Any relatively modern BIOS should work with a USB keyboard, as long as the USB keyboard support isn't disabled in BIOS somehow. You could have problems with some USB keyboards though if you use grub. I had to replace my PS2 keyboard with a USB one and the BIOS works fine with it, Linux works fine with it, but grub just refuses to work with it even after trying all the legacy keyboard settings in the BIOS and all the grub settings I could find on google.
This doesn't really cause much of a problem for me though since I just need to wait for the grub countdown until it boots the default OS
@notadoc: Check it out with a borrowed USB keyboard.
And also look onto BIOS settings might be helpful. Even if they don't provide boot options from USB-HDs or -DVDs, there are sometimes items like "Enable USB legacy support", indicating BIOS adressing of USB bus. I checked boot menu access with such a PC by inserting an USB RF stick for a wireless keyboard successfully.
One only might encounter inaccessibility during chainloading some non-UNIX-OSes until switchover to their own USB-drivers is done.
I had a board once that set usb-legacy "off" by default, and when the battery ended it cleared CMOS so I had to plug a PS2 keyboard to access it again.

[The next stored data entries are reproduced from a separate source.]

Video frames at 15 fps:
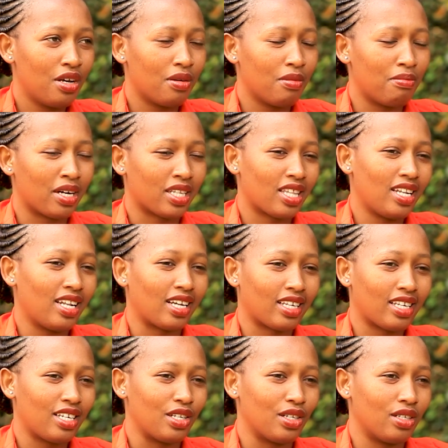But then
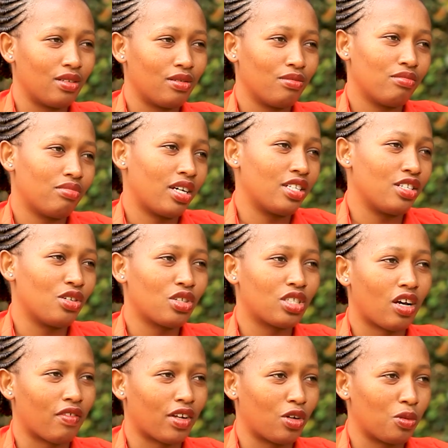again, I did not
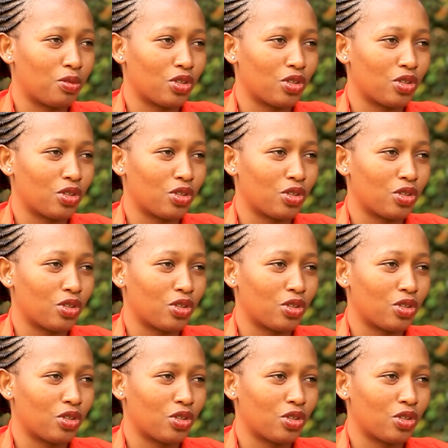have an option.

There's technically 3 stages where the usb keyboard will become available. When the bios / uefi does its thing. When the bootloader does its thing. And when the linux kernel gets around to the usb-hid part plus turning on usb. You can disable usb in the bios / uefi. And you can not include the usb modules in the kernel, so it's not foolproof. Plus the bootloader has to load the usb module (usb.mod), which it does by default most of the time.
GRUB> insmod usb
Not really needed these days, more of a thing when you had to choose between UHCI and OHCI as the usb type. It just kind of works out of the box these days. Although you might need to load part_gpt if dealing with newer drives. Mostly handled by default with update-grub.